■ Your task: Return the full listing unchanged, excluding any images it contains.

※ ※ ※

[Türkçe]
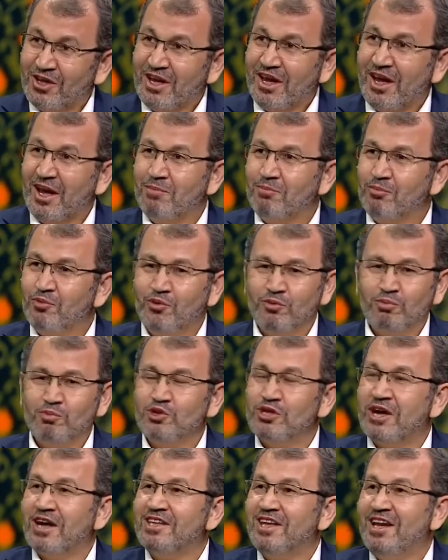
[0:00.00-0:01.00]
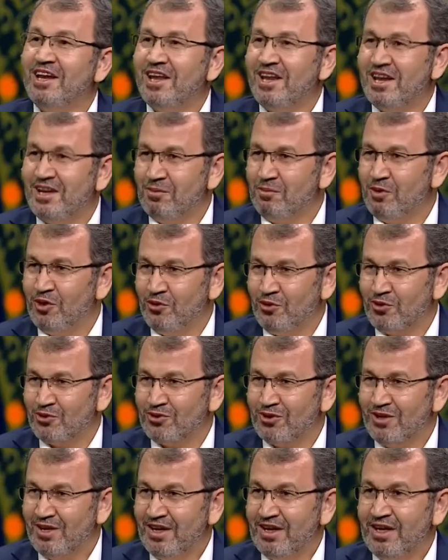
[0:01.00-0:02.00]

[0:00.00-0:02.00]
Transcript: hem bu mücadeleleri biliyor.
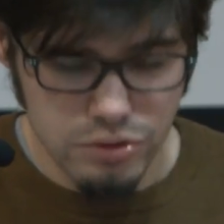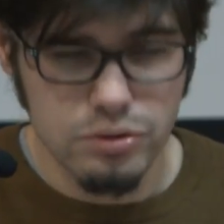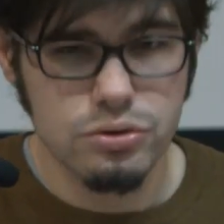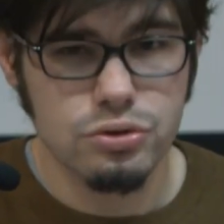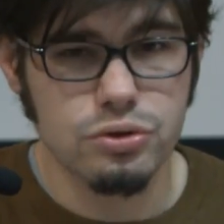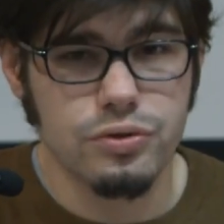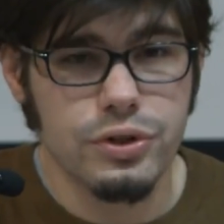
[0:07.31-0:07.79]

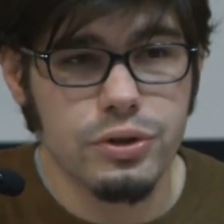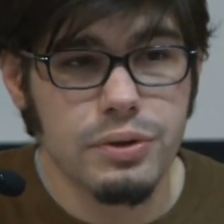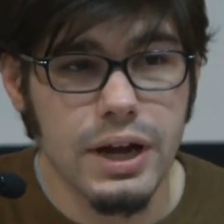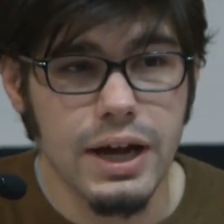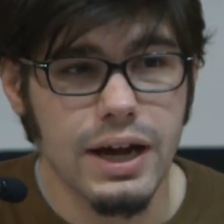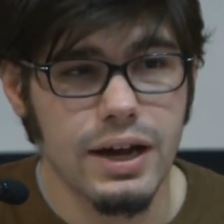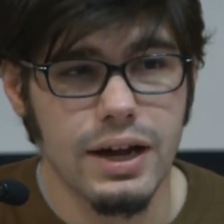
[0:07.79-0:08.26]
sufrí
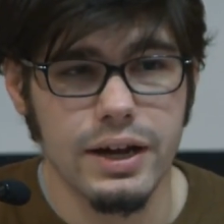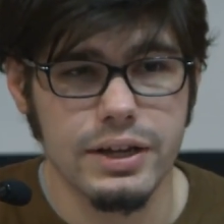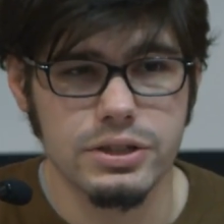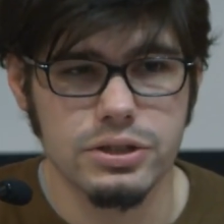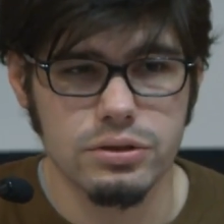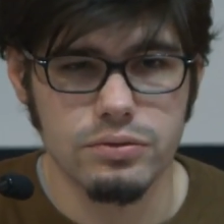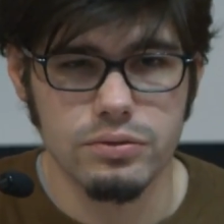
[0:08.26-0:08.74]
una
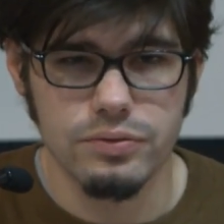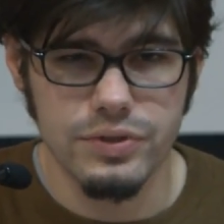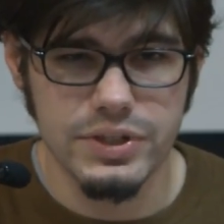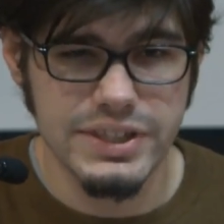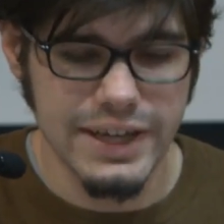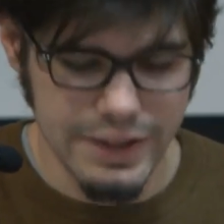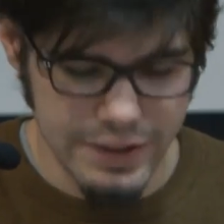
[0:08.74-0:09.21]
agresión
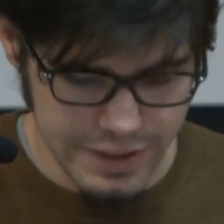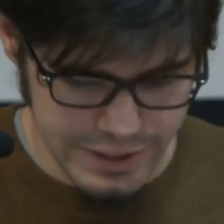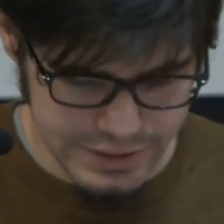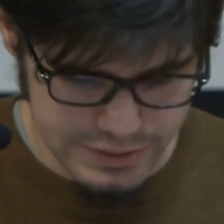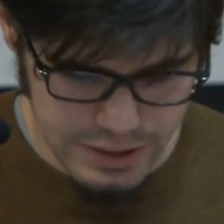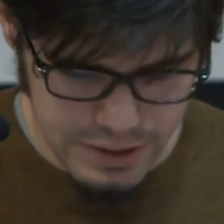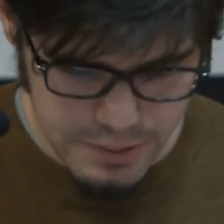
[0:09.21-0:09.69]
física
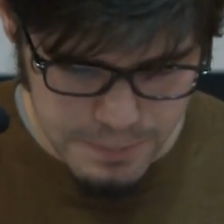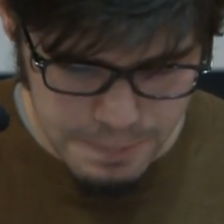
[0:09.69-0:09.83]
directa,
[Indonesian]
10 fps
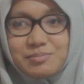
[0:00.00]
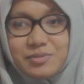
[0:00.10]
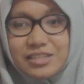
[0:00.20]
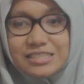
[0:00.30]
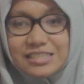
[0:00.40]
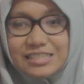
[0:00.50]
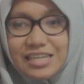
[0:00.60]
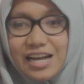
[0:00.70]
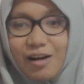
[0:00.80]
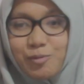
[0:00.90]

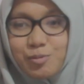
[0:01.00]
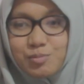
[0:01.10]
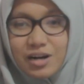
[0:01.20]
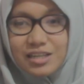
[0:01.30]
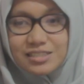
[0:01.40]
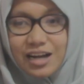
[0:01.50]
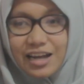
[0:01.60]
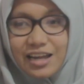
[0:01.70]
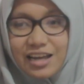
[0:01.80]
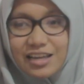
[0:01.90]
impressionnya aku berasa
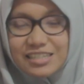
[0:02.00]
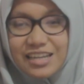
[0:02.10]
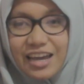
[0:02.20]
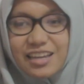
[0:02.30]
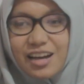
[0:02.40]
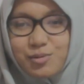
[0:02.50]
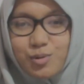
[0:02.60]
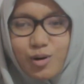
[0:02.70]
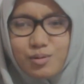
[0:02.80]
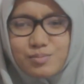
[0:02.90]
kayak ih kayaknya aku
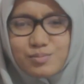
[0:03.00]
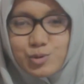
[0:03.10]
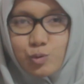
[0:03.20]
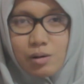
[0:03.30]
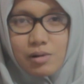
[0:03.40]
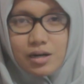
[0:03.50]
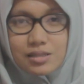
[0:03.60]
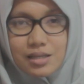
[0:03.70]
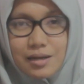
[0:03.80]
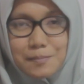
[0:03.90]
kok tua
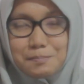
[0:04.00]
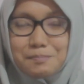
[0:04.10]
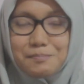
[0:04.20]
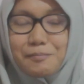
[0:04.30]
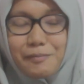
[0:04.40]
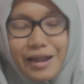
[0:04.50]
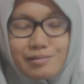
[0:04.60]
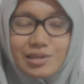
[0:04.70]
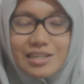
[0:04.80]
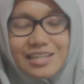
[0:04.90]
banget ya nah,
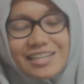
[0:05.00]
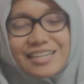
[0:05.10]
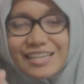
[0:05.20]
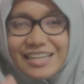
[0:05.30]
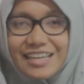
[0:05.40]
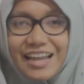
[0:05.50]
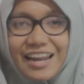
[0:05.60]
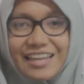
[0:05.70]
ini yang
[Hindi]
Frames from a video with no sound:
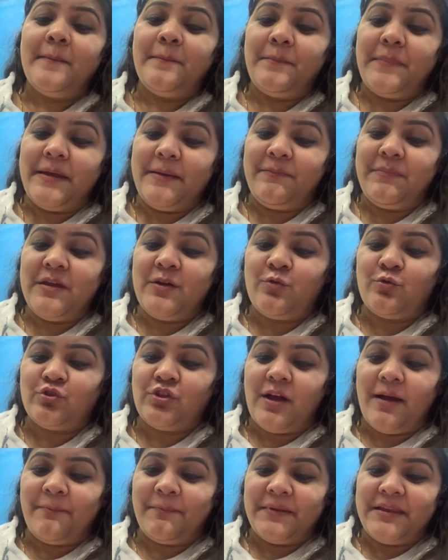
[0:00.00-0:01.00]
बेबी
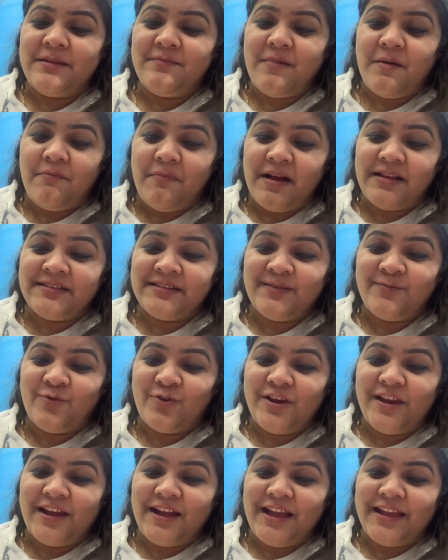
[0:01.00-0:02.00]
खुद अपनी मम्मा से
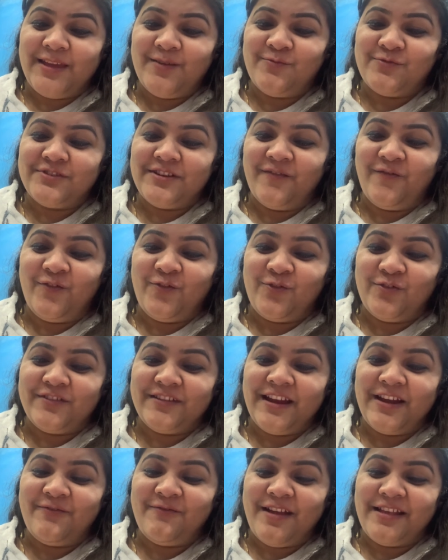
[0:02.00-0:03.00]
बोलेगा कि मुझे
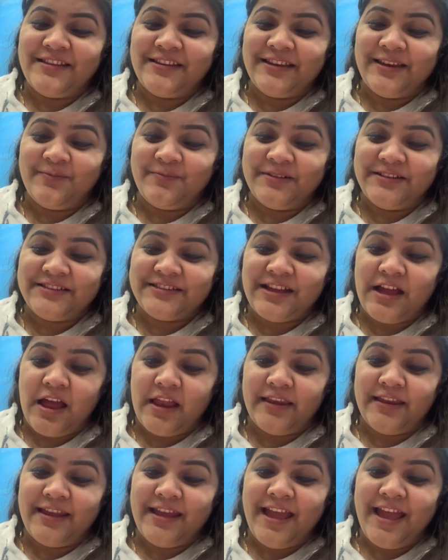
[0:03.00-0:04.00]
फ्रूट्स एंड वेजिटेबल्स
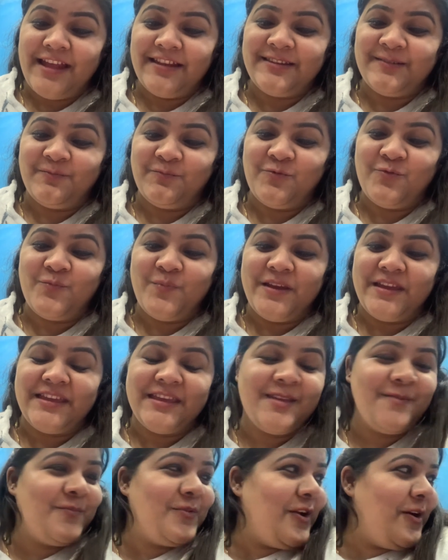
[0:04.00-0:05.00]
खाने हैं जप्पू
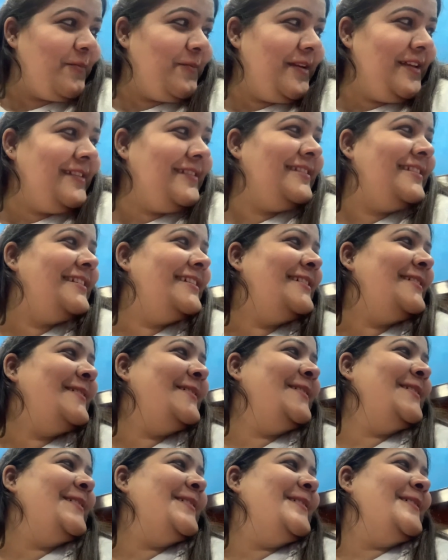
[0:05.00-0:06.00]
पिंकी प्रॉमिस
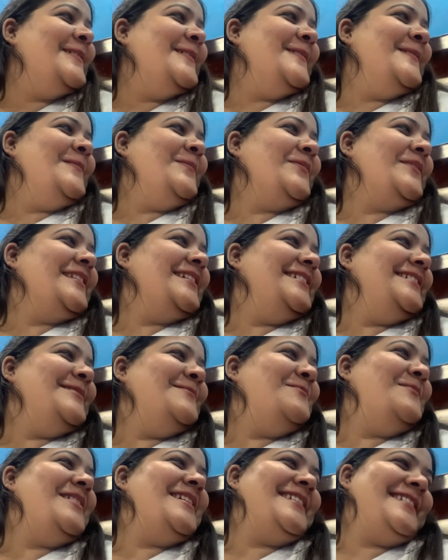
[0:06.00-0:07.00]

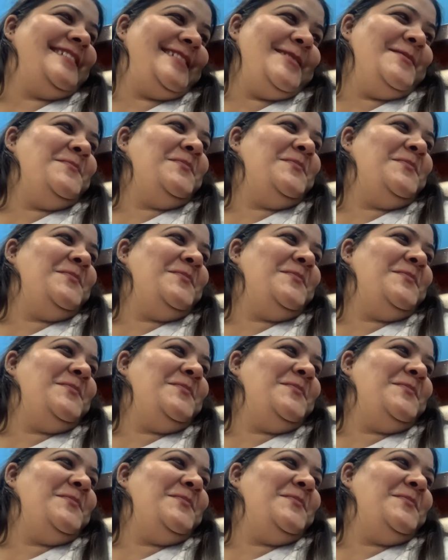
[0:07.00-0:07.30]
पिंकी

※ ※ ※

■ Solution to this problem:
[Türkçe]
[0:00.00-0:01.00]
[0:01.00-0:02.00]

[0:00.00-0:02.00]
Transcript: hem bu mücadeleleri biliyor.
[0:07.31-0:07.79]

[0:07.79-0:08.26]
sufrí
[0:08.26-0:08.74]
una
[0:08.74-0:09.21]
agresión
[0:09.21-0:09.69]
física
[0:09.69-0:09.83]
directa,
[Indonesian]
10 fps
[0:00.00]
[0:00.10]
[0:00.20]
[0:00.30]
[0:00.40]
[0:00.50]
[0:00.60]
[0:00.70]
[0:00.80]
[0:00.90]

[0:01.00]
[0:01.10]
[0:01.20]
[0:01.30]
[0:01.40]
[0:01.50]
[0:01.60]
[0:01.70]
[0:01.80]
[0:01.90]
impressionnya aku berasa
[0:02.00]
[0:02.10]
[0:02.20]
[0:02.30]
[0:02.40]
[0:02.50]
[0:02.60]
[0:02.70]
[0:02.80]
[0:02.90]
kayak ih kayaknya aku
[0:03.00]
[0:03.10]
[0:03.20]
[0:03.30]
[0:03.40]
[0:03.50]
[0:03.60]
[0:03.70]
[0:03.80]
[0:03.90]
kok tua
[0:04.00]
[0:04.10]
[0:04.20]
[0:04.30]
[0:04.40]
[0:04.50]
[0:04.60]
[0:04.70]
[0:04.80]
[0:04.90]
banget ya nah,
[0:05.00]
[0:05.10]
[0:05.20]
[0:05.30]
[0:05.40]
[0:05.50]
[0:05.60]
[0:05.70]
ini yang
[Hindi]
Frames from a video with no sound:
[0:00.00-0:01.00]
बेबी
[0:01.00-0:02.00]
खुद अपनी मम्मा से
[0:02.00-0:03.00]
बोलेगा कि मुझे
[0:03.00-0:04.00]
फ्रूट्स एंड वेजिटेबल्स
[0:04.00-0:05.00]
खाने हैं जप्पू
[0:05.00-0:06.00]
पिंकी प्रॉमिस
[0:06.00-0:07.00]

[0:07.00-0:07.30]
पिंकी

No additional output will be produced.